Controlling an organization is difficult. The larger the organization, the more complex is the process of control. We don’t think about it too much, but what we are trying to control are changes that naturally occur.
The drivers of changes are many and can be hidden in the layers of the organization. The internal drivers include missing expertise, emerging expertise, rule changes, quality of work life, staff shortages, new staff, staff exodus, self-management, miss-fitted management, process ambiguity, process choke points, and disjointed communications.

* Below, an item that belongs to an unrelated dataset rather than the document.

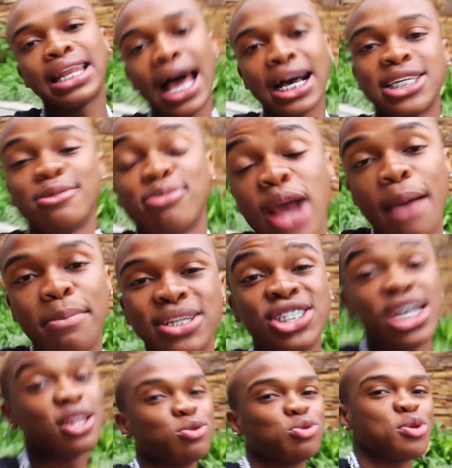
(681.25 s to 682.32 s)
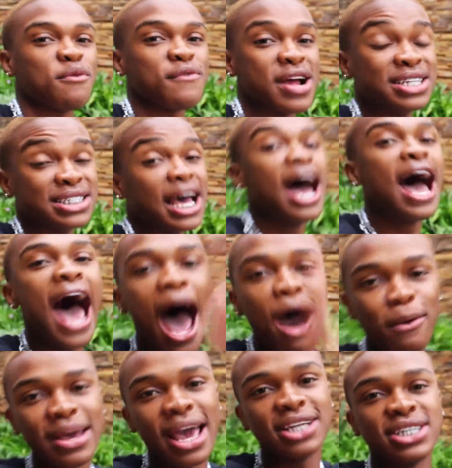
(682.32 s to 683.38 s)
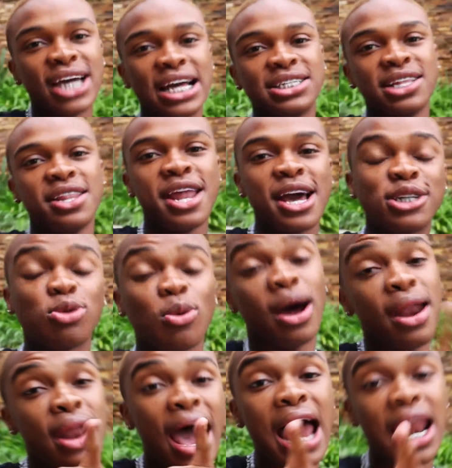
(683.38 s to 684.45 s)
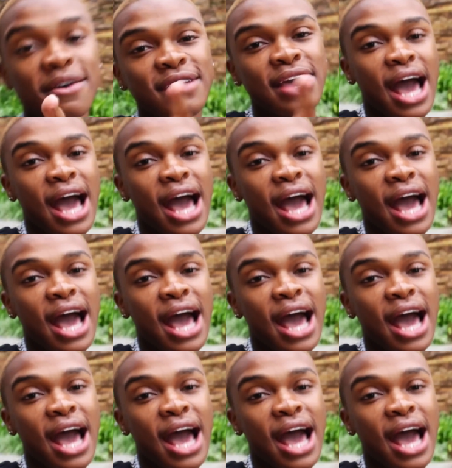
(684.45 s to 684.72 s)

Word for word: to like subscribe and share this with your friends i will catch you guys in the next one i love you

The external drivers of change include increased customers, customer ambivalence, increased demands, divergent demands, product diversity, market diversity, diffused locations, miss-fitted services, laggard services, austere budget reviews, contextual dependencies, and mission shifts. How we react to change drivers affects the organizational health, innovative, and employees’ satisfaction with work conditions.
In large organizations, especially those without an organizational architect, we end up with many dispersed efforts at controlling change, and in some cases, an over control of changes that has negative consequences. The process is bureaucratization–codifying structure.
The challenge for current and future leaders is in how to manage bureaucratization while avoiding problems of operational friction, underutilized employees, and unnecessary costs.
When we respond to change factors, we want to optimize the operational and personnel development, including the awareness and discretion employees need to be performance leaders. If bureaucratization restricts employees’ information needs, it can, as Rosabeth Moss Kanter of Harvard argues, inject “systemic organizational weaknesses by creating subtle sabotage through the resistance of employees that believe they are powerless in the bureaucracy that manages them.”
Do you recognize bureaucratization when it is happening?
How have you or could you managed bureaucratization better?